(Information Opens)
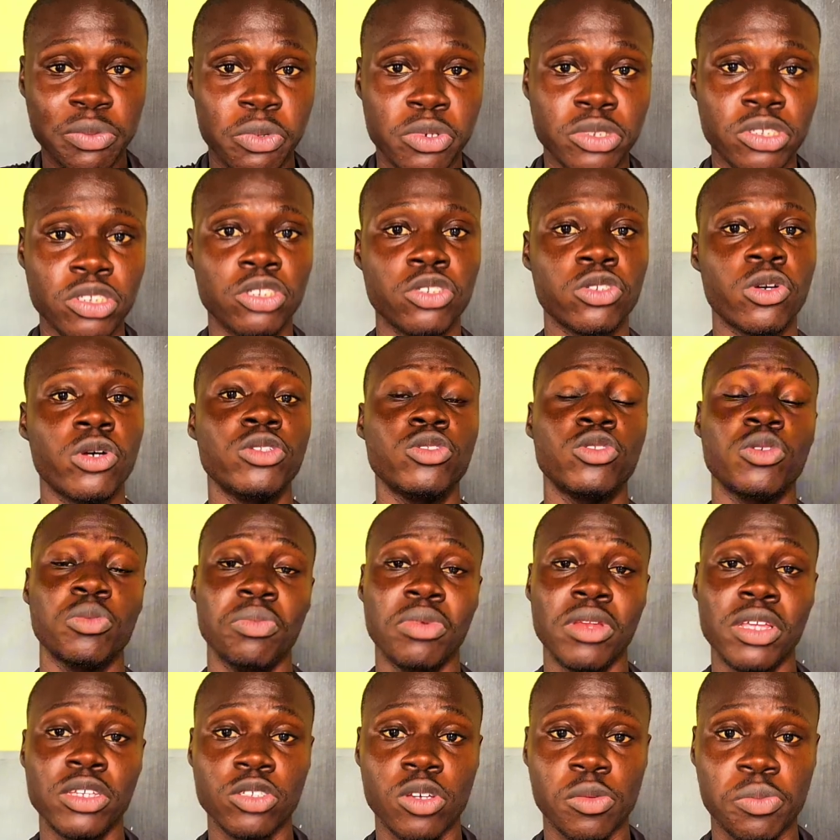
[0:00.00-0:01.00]
position to
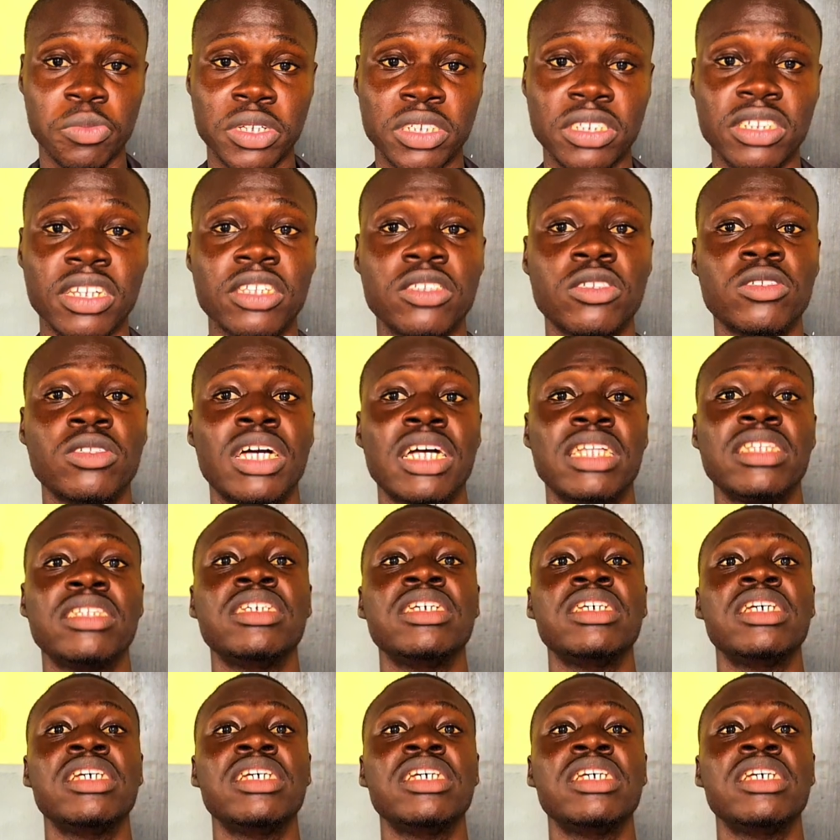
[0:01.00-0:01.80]
place your patient so that,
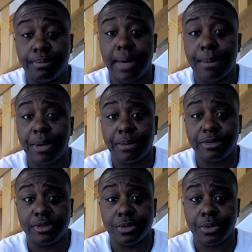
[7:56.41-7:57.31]
my
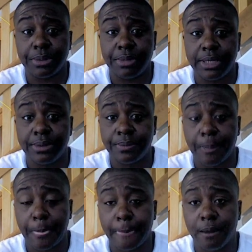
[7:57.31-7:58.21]
pupster with me,
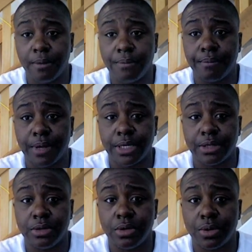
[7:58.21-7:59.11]
but
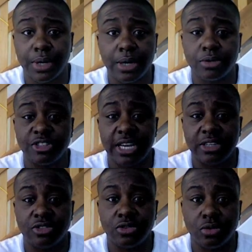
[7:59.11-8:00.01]
you know that'll
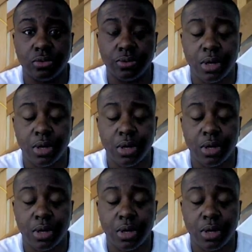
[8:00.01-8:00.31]
change soon.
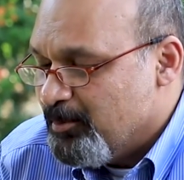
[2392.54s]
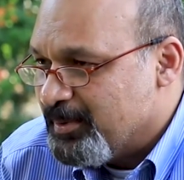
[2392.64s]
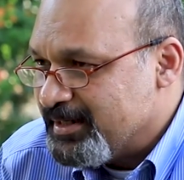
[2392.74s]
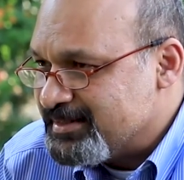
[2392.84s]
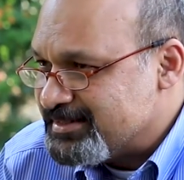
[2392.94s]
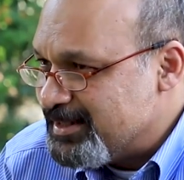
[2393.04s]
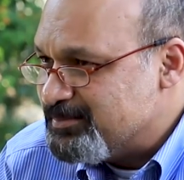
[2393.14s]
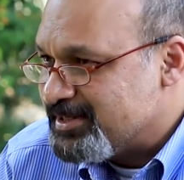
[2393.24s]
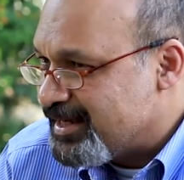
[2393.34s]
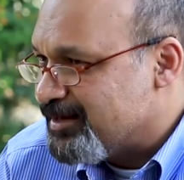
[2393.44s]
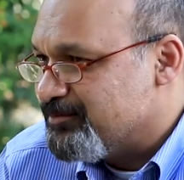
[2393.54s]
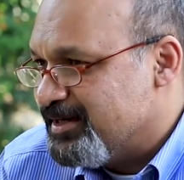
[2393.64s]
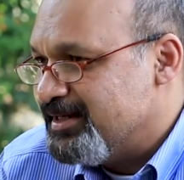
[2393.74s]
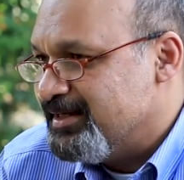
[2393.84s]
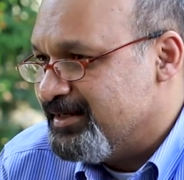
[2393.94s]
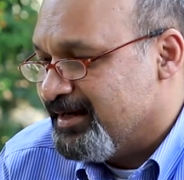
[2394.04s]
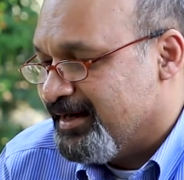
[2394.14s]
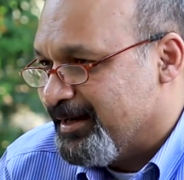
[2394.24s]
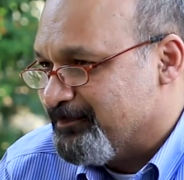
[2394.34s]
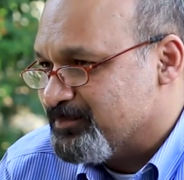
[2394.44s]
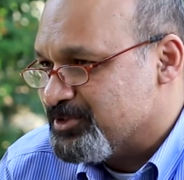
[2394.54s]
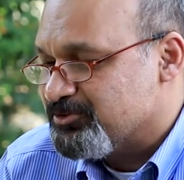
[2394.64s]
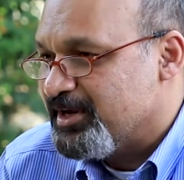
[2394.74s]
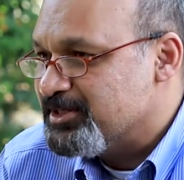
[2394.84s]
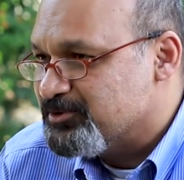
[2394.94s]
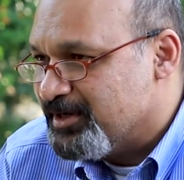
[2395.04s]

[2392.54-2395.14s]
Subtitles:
But it seems like a very strange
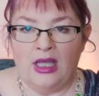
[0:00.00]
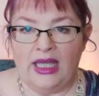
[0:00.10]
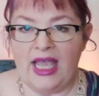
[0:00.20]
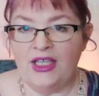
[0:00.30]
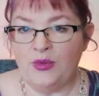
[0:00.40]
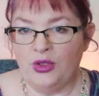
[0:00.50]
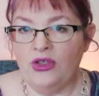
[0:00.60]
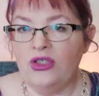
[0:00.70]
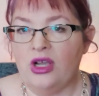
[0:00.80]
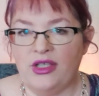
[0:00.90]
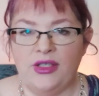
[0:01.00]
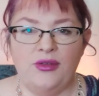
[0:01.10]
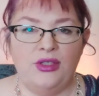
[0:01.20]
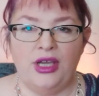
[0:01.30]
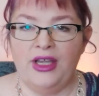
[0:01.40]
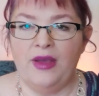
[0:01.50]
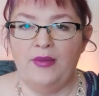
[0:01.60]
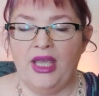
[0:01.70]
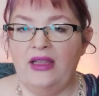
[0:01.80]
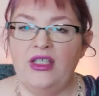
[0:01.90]
Caseworkers also dug
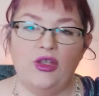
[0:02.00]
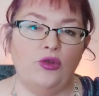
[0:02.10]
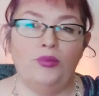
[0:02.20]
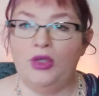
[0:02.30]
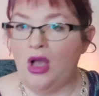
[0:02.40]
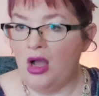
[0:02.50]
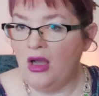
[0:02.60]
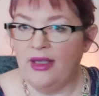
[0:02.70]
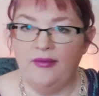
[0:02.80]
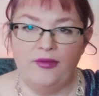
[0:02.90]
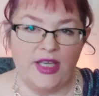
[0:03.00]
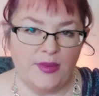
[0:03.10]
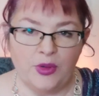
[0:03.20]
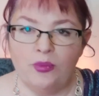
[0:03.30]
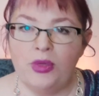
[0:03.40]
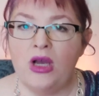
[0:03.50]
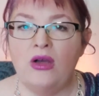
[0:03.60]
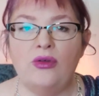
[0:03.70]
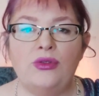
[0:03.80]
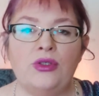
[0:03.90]
up Kelly's old blog and Facebook
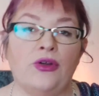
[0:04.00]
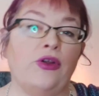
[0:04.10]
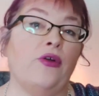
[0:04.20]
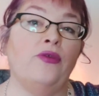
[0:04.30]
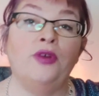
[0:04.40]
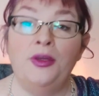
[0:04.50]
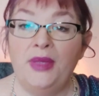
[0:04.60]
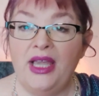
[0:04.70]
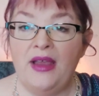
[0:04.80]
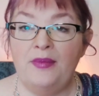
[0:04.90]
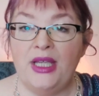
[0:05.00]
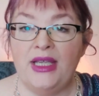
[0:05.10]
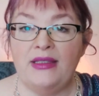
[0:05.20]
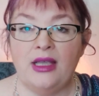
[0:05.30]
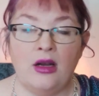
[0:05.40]
posts, her GoFundMe updates,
(Information Closes)
Exercise details -
Set the entries down exactly, but not the pictures.

Exercise answer -
[0:00.00-0:01.00]
position to
[0:01.00-0:01.80]
place your patient so that,
[7:56.41-7:57.31]
my
[7:57.31-7:58.21]
pupster with me,
[7:58.21-7:59.11]
but
[7:59.11-8:00.01]
you know that'll
[8:00.01-8:00.31]
change soon.
[2392.54s]
[2392.64s]
[2392.74s]
[2392.84s]
[2392.94s]
[2393.04s]
[2393.14s]
[2393.24s]
[2393.34s]
[2393.44s]
[2393.54s]
[2393.64s]
[2393.74s]
[2393.84s]
[2393.94s]
[2394.04s]
[2394.14s]
[2394.24s]
[2394.34s]
[2394.44s]
[2394.54s]
[2394.64s]
[2394.74s]
[2394.84s]
[2394.94s]
[2395.04s]

[2392.54-2395.14s]
Subtitles:
But it seems like a very strange
[0:00.00]
[0:00.10]
[0:00.20]
[0:00.30]
[0:00.40]
[0:00.50]
[0:00.60]
[0:00.70]
[0:00.80]
[0:00.90]
[0:01.00]
[0:01.10]
[0:01.20]
[0:01.30]
[0:01.40]
[0:01.50]
[0:01.60]
[0:01.70]
[0:01.80]
[0:01.90]
Caseworkers also dug
[0:02.00]
[0:02.10]
[0:02.20]
[0:02.30]
[0:02.40]
[0:02.50]
[0:02.60]
[0:02.70]
[0:02.80]
[0:02.90]
[0:03.00]
[0:03.10]
[0:03.20]
[0:03.30]
[0:03.40]
[0:03.50]
[0:03.60]
[0:03.70]
[0:03.80]
[0:03.90]
up Kelly's old blog and Facebook
[0:04.00]
[0:04.10]
[0:04.20]
[0:04.30]
[0:04.40]
[0:04.50]
[0:04.60]
[0:04.70]
[0:04.80]
[0:04.90]
[0:05.00]
[0:05.10]
[0:05.20]
[0:05.30]
[0:05.40]
posts, her GoFundMe updates,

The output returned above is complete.